特定秘密保護法案について、先頃実施されたパブリックコメントに9万480件の意見が寄せられ、国民の知る権利や報道の自由が侵害される、特定秘密の範囲が不明確などの理由で77%が反対意見で占められていることが報告されています。
秘密保護に関する法律としては、刑事特別法(1947年)MDA法(1949年)が制定されており、2001年には自衛隊法が改正され防衛秘密の保護と漏えい等に対する罰則も設けられています。三木さんも、特定秘密保護法がなくても、すでに特別管理秘密、省秘、非公開と何層にもカテゴリー化されたたくさんの秘密があり、そのルールの一部が公開されているに過ぎずないと指摘されました。

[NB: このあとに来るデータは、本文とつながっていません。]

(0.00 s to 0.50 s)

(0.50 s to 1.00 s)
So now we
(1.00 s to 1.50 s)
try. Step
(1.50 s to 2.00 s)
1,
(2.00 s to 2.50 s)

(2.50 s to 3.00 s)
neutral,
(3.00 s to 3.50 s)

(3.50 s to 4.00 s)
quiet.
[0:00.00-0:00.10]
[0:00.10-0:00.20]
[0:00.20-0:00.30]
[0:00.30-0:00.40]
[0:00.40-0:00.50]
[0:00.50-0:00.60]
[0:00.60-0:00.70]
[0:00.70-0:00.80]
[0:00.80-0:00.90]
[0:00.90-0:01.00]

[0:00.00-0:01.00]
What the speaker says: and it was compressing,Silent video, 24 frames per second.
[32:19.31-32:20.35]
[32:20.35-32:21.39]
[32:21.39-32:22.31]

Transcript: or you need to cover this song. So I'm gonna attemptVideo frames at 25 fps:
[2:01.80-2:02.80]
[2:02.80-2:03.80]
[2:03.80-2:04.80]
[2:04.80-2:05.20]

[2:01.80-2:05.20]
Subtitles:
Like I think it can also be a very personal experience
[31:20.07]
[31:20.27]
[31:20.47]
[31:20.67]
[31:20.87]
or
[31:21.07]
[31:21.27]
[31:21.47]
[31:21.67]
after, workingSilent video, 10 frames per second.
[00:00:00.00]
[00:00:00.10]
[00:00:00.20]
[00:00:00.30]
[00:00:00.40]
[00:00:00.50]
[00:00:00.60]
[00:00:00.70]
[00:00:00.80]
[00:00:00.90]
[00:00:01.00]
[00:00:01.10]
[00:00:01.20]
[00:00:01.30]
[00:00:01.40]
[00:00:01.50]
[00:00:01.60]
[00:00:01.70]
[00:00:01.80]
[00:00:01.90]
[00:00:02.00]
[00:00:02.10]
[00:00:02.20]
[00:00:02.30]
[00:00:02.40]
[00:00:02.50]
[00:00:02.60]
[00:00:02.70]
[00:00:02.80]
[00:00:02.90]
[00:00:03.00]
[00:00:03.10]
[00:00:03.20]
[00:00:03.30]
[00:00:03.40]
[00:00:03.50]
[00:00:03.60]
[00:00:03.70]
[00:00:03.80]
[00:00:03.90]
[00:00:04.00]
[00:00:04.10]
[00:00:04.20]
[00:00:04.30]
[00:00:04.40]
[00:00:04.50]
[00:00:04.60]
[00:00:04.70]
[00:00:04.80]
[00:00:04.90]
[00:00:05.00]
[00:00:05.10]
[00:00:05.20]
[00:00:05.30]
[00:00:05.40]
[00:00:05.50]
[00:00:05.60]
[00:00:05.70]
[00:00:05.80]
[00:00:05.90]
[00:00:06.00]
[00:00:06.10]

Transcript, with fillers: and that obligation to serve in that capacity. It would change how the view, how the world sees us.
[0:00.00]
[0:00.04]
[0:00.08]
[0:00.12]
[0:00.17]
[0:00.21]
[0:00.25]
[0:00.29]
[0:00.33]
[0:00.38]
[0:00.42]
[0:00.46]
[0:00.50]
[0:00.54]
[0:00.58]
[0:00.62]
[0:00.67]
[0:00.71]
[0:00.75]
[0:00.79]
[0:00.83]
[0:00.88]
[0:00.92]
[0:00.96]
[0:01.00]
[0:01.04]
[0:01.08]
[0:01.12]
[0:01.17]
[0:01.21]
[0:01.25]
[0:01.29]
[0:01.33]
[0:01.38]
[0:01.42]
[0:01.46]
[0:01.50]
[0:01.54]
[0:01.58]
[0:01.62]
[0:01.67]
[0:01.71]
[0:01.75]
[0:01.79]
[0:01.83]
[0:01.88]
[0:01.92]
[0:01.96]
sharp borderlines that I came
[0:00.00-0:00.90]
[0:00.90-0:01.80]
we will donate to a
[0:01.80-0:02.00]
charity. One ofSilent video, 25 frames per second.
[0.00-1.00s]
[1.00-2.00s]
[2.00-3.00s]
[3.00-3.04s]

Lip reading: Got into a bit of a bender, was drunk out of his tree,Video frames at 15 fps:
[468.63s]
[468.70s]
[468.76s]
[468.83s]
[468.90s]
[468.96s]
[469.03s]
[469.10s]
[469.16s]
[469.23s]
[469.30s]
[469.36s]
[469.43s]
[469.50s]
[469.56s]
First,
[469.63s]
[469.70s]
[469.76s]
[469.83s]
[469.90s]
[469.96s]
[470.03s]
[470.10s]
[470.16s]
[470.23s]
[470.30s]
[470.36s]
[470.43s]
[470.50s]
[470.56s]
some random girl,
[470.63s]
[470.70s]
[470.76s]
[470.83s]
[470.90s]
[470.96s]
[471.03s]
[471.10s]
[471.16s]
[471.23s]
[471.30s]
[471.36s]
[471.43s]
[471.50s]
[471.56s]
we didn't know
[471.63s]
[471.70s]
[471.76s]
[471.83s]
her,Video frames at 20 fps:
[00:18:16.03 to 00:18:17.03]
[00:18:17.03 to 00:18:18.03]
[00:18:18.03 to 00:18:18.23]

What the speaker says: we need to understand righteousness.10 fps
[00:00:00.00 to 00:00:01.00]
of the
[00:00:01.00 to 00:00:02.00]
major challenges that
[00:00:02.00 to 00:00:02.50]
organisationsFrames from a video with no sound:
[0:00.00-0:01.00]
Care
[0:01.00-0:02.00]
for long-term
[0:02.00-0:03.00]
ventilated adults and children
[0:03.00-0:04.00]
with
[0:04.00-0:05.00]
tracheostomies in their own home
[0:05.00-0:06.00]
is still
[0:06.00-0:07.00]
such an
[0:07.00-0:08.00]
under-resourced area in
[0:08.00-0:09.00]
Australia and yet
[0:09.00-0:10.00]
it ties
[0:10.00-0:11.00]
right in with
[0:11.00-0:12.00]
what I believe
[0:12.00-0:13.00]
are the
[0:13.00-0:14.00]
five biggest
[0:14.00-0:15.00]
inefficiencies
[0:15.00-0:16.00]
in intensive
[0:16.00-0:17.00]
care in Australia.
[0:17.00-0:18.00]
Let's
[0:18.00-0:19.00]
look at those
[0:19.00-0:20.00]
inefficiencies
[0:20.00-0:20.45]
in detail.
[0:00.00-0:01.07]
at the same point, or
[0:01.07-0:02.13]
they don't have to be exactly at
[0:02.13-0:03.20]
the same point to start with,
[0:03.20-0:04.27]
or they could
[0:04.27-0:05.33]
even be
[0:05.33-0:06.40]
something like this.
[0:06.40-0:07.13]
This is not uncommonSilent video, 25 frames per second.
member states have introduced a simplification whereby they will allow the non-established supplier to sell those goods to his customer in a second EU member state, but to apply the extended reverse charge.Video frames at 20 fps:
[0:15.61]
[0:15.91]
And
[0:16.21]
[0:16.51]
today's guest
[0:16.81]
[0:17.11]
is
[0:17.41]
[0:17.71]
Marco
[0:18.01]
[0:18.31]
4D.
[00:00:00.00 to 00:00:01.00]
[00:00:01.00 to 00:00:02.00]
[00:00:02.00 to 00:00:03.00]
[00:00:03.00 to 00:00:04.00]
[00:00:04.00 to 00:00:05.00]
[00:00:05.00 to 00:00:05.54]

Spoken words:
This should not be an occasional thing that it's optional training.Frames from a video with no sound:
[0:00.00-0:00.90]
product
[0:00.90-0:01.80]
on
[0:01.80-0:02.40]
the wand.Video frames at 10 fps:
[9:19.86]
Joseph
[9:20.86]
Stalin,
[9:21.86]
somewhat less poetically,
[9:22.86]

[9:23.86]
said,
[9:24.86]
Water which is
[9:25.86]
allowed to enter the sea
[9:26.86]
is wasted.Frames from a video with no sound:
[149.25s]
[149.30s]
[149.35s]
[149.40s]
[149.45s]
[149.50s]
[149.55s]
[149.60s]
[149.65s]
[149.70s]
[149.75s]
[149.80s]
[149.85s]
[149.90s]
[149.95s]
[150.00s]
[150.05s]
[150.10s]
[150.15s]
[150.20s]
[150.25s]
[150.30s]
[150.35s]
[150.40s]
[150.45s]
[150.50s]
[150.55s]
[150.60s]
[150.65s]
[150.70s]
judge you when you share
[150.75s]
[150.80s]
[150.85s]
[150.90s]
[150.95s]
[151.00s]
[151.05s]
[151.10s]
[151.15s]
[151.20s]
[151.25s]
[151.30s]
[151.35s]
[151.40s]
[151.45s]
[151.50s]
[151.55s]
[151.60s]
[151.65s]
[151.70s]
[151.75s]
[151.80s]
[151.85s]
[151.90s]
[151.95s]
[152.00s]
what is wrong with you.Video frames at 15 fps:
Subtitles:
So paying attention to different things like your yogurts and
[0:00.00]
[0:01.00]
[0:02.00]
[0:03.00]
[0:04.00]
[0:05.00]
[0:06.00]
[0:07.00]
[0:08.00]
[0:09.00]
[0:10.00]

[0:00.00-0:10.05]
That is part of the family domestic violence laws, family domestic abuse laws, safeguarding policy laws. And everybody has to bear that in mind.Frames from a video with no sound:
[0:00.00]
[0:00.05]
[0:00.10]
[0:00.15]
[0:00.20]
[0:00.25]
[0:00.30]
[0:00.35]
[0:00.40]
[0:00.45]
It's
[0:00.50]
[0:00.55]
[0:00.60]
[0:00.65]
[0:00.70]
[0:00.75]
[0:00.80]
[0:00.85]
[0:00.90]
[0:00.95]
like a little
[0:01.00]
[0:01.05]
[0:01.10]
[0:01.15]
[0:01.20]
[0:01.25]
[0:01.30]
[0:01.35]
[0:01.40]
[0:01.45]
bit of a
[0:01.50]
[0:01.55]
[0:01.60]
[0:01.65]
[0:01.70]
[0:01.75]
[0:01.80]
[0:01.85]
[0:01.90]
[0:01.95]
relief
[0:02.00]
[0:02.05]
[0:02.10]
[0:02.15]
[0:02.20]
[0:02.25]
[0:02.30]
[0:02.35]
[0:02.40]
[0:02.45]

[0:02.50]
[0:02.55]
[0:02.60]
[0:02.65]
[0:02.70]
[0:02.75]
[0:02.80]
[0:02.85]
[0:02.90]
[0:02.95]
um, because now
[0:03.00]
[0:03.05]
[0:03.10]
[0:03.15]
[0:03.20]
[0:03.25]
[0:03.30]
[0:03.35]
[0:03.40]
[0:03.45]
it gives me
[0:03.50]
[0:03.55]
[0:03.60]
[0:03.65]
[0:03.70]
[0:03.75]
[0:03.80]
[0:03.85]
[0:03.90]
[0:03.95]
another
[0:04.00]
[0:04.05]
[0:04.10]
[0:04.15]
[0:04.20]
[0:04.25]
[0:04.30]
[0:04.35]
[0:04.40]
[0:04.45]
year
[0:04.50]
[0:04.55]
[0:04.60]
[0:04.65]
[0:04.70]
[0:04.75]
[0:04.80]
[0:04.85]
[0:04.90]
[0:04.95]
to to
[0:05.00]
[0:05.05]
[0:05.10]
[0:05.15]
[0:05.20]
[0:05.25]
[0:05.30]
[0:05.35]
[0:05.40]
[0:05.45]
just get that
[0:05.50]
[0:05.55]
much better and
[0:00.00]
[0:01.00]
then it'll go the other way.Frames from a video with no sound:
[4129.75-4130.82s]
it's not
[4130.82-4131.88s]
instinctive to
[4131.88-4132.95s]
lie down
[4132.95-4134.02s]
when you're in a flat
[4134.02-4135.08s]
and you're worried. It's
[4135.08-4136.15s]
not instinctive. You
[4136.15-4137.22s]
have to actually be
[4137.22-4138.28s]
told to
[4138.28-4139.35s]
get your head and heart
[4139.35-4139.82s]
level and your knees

三木さんが行った情報公開により「防衛秘密」の指定や解除の状況も明らかにされています。2007〜2011年の間に、約55,000件の防衛秘密の指定が行われ、そのうち解除された防衛秘密はわずかに1件、約34,300件の防衛秘密が廃棄されていたとのことです。この結果から、防衛省内部の判断で防衛秘密が廃棄され重要な文章を歴史的に残す仕組みがない状況が読み取れます。防衛省としても、これまで文章のライフサイクルの実態が把握されていなかったことや防衛秘密が公文書管理法(2011年施行)の適用外となっていたことに「気付く」機会となったようです。
秘密保全法制の検討を行った有識者や検討チーム、作業グループなどの資料についても三木さんの情報公開請求により、HPに掲載された簡単な議事録以外の記録が作成されていないことが明らかにされています。秘密保全法制のあり方に関する検討チーム作業グループがまとめた報告書として公開されている「表紙」、および「はじめに」「最後に」以外の部分を情報公開請求したところ非公開とされたという事例も報告されました。
これらのことからも、知る権利への制約を定める動きに対して、同時に情報公開を進める法整備に取組む必要性を確認しました。
学習会では、青木仁子藤沢市議から武田薬品研究所に関わる情報公開請求の取組みと課題、保坂玲子鎌倉市議からも携帯基地局に関する情報や横須賀の核燃料工場からの核燃料輸送情報に関わる公開請求の顛末などの事例報告がありました。
今後も、日々、政策決定プロセスに目を向け、情報を民主的に管理するルールを運動の中から作り出していきたいと思います。